September 3, 2008 (LPAC)--Russian President Dmitry Medvedev said that the strain in Russian-U.S. relations is due to the "not quite wise" US policy in Georgia, in an interview with European television given in Sochi yesterday. The interview is being played as "Moscow attacks the USA while being more conciliatory toward Europe," by the usual international press crew, especially because the interview was given on the eve of Cheney's trip to the Transcaucasus.

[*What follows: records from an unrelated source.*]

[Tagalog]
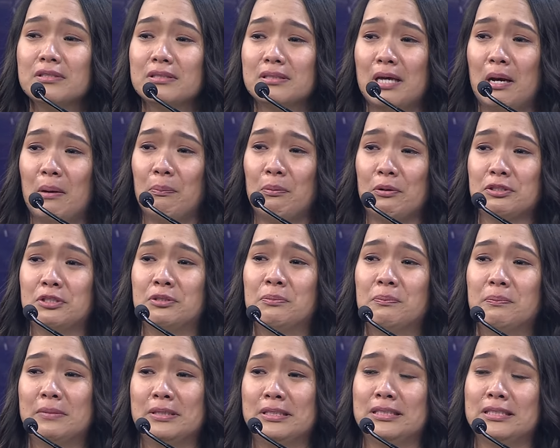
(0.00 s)
Tapos
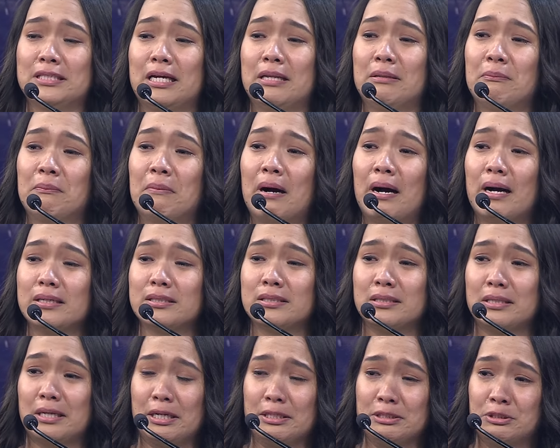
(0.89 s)
minsan mga
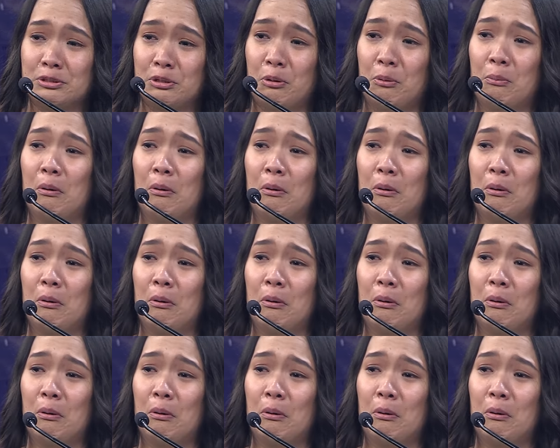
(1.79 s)
stress ko,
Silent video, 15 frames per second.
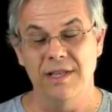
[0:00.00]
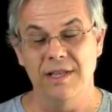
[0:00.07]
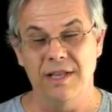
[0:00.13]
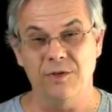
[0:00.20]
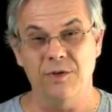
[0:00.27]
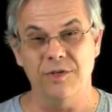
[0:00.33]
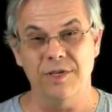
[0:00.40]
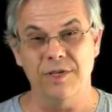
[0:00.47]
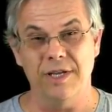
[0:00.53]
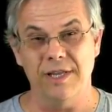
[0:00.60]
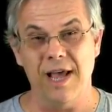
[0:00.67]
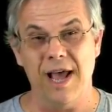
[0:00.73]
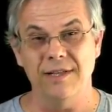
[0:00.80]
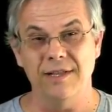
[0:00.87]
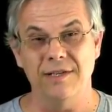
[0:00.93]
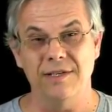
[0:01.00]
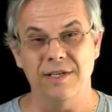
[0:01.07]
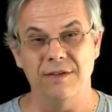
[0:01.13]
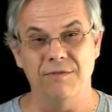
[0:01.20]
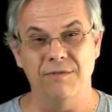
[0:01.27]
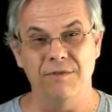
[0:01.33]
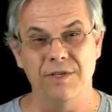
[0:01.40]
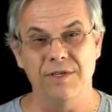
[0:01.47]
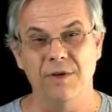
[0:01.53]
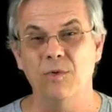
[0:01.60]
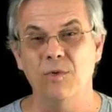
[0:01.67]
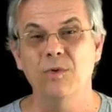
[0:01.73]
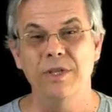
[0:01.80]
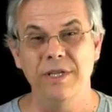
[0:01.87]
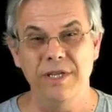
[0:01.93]
nas sociedades que
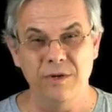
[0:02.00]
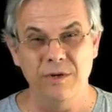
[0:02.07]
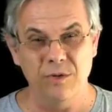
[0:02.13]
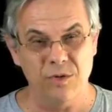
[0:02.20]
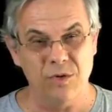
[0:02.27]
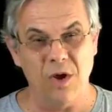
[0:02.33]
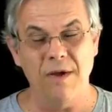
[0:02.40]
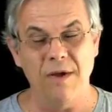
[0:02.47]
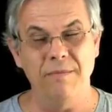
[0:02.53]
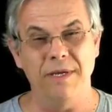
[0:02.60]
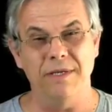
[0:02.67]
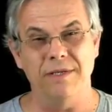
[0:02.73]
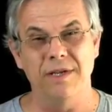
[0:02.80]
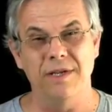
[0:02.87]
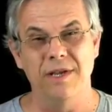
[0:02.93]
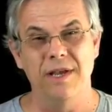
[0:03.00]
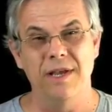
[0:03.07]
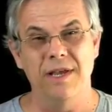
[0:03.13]
visam unir os homens,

What Medvedev said, however, like this week's major speech by Foreign Minister Sergei Lavrov and even the Foreign Ministry's comment on the Cheney tour, was very carefully worded to allow for a resumption of normal relations with the USA. According to the Kremlin transcript, Medvedev said, "I do not think that this is some kind of full-fledged, full-scale crisis, comparable with the Soviet period, but, nonetheless, there is strain [between Russia and the USA]. It has come about as the consequence of a not quite wise policy that the USA pursued on the Georgian track. ... The sooner our American partners figure out this issue, the better it will be for Russian-U.S. relations. We, for our part, are prepared for them to be restored in the most cordial way; we are ready for full-format relations with the USA."
Medvedev said the USA "at some moment had inculcated in the leader of Georgia the feeling that anything goes, the sense of impunity. It's as if he received a blank check to act in any way whatsoever. And what the outcome was is quite evident. As of today, I think there is a certain level of annoyance in the USA, that the virtual project called Free Georgia has failed: the leader went bankrupt, the regime is close to a crisis, and the situation is tense," Medvedev said.